La sociedad nos hace ver la Navidad como un momento de alegría y fiesta. Pero para las personas que luchan contra la depresión, el recordatorio constante de que tienes que ser feliz puede hacerle sentir mal. La Depresión, que incluye la tristeza intensa, sentimientos de culpa e inutilidad, además de desesperanza, suelen ser difíciles de sobrellevar cuando todos parecen estar subidos en el tren de la felicidad, y puede hacer que se aíslen de las reuniones de la época, lo cual puede ser peor en estas temporadas llenas de visitas y reuniones familiares. Lo importante es que durante estas fiestas de fin de año se sientan bien consigo mismos. Hablar con alguien de confianza acerca de sus preocupaciones puede ayudar a disminuir la carga, recuerde que el primer paso para sanar es hablar y darse la oportunidad de compartir con quienes ustedes se sienten mejor.

Adicional a la temporada, no podemos negar que una de las principales características de estas fiestas es el alcohol, presente para las confraternizaciones y reuniones sociales, ya sea de trabajo o familiares, y el año nuevo, ¡infaltable! Lo que puede comenzar como una sola copa, se convierte en embriaguez, en estos casos, si usted tiene un problema con el alcohol, intente pasar la mayor parte de su tiempo con amigos y familiares que lo aprecian y sabe que evitarían o al menos intentarían evitar que usted se intoxique, además de tener una salida para esos momentos incómodos de insistentes persuasiones para beber un poco más y saber retirarse en el momento clave.

Durante el periodo de la pre navidad y el próximo año nuevo, las personas ocupan una buena parte de su tiempo buscando regalos, pensando en qué comprar para la familia y amigos.
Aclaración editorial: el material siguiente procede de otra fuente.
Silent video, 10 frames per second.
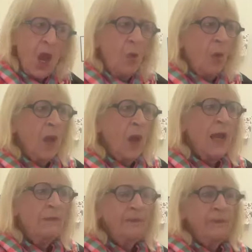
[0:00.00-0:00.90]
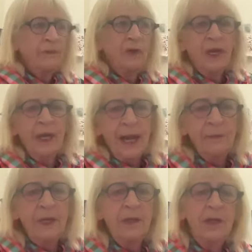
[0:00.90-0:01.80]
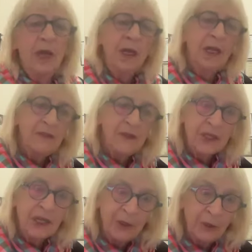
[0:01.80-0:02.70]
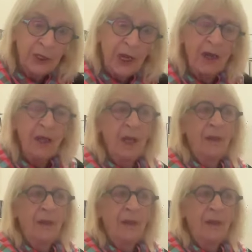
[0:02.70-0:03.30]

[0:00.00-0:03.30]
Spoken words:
Well, I mean, you live in St Kilda,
Lo cierto es que no todos tienen la posibilidad de realizar esas compras, o tal vez lo hacen de igual manera, pero en la medida de sus posibilidades, incluso más allá de ellas, cargando con las deudas económicas que ello implica, o bien pasar por la frustración de no poder comprar aquello que querían para sí mismo o para los demás, como el regalo para sus hijos por ejemplo y luego cargar con el sentimiento de culpa, “no le compré lo que quería”. Al fin de cuentas si solo simplificamos la Navidad para regalar y dar regalos…somos una sociedad consumista. No es mentira que es una excelente época para el comercio, numerosas propagandas seducen a los afanados compradores, con todo tipo de productos y por qué no, a los “shopaholic” o adictos a las compras. ¿Pero, qué pasa si no hay ese regalo?
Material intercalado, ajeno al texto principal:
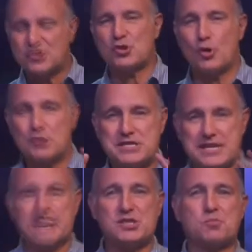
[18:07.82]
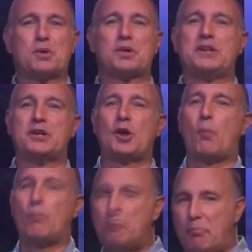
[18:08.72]
so desperately to
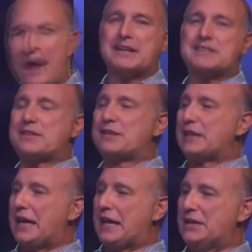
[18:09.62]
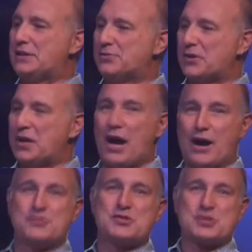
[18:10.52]
go back to the land
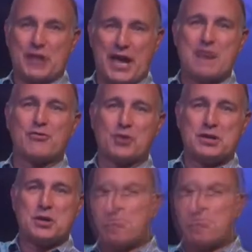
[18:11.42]
of slavery, to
Por último, la aparente perfecta felicidad de las redes sociales, hace que algunas personas quieran tener una igual o mayor felicidad que los otros y también afecta a algunas personas. Desconectémonos por unas horas y disfrutemos de los momentos, sin compararnos.

Lo más rescatable de las fiestas de fin de año, es el hecho de reunirse y compartir con sus semejantes, incluso con los que durante todo el año se encontraba roto el vínculo social, en estas fiestas se mueven muchos sentimientos.

En esta Navidad regalemos una sonrisa a alguien, preguntemos cómo se sienten a nuestros hijos, pasemos un lindo rato juntos, tengamos largas charlas con nuestros amigos.

Coleccionemos momentos y no cosas, compartir es Salud Mental.